Exercise instructions
The response must be the exact lines from the one that contains "[7:41.56-7:42.06]" through the end of the material, with no pictures and no additional lines.

Entries shown
◆ ◆ ◆ ◆ ◆
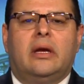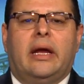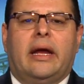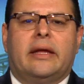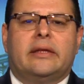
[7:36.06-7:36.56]

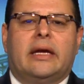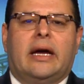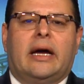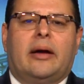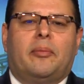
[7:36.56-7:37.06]
and
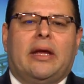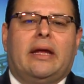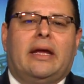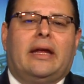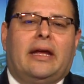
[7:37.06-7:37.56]

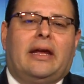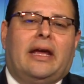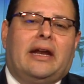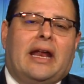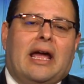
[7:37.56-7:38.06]

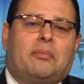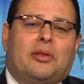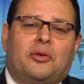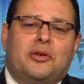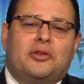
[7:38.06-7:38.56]
it
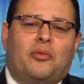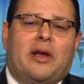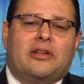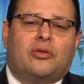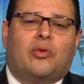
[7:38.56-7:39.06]
happened. There is no
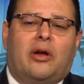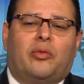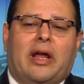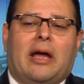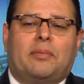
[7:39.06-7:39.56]
magic wand.
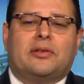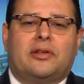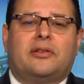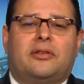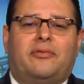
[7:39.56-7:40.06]
What happens
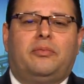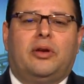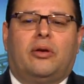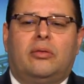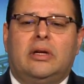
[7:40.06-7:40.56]
is,
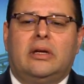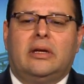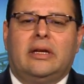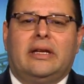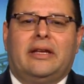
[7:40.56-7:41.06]

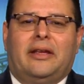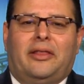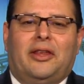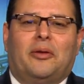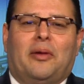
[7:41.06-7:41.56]
if
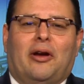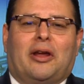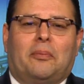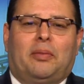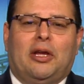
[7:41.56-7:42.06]
the
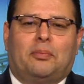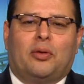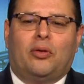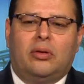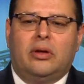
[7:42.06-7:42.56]
American
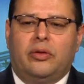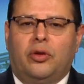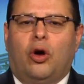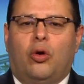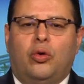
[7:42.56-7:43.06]
people
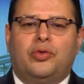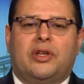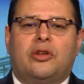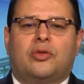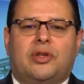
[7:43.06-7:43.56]
know who's
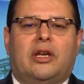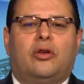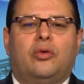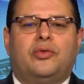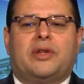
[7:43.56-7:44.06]
interested and
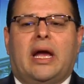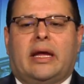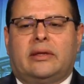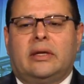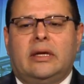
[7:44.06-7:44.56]
who's
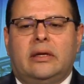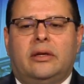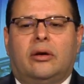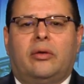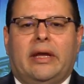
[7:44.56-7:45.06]
not,
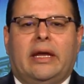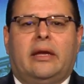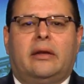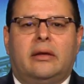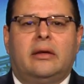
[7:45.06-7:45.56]

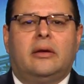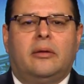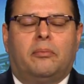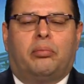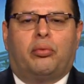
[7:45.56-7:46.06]
in
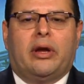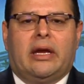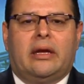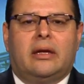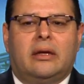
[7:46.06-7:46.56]

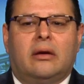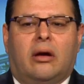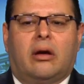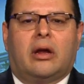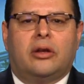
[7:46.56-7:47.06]
bringing
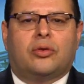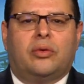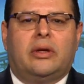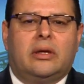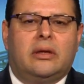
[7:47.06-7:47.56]
our country,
◆ ◆ ◆ ◆ ◆
Output below
[7:41.56-7:42.06]
the
[7:42.06-7:42.56]
American
[7:42.56-7:43.06]
people
[7:43.06-7:43.56]
know who's
[7:43.56-7:44.06]
interested and
[7:44.06-7:44.56]
who's
[7:44.56-7:45.06]
not,
[7:45.06-7:45.56]

[7:45.56-7:46.06]
in
[7:46.06-7:46.56]

[7:46.56-7:47.06]
bringing
[7:47.06-7:47.56]
our country,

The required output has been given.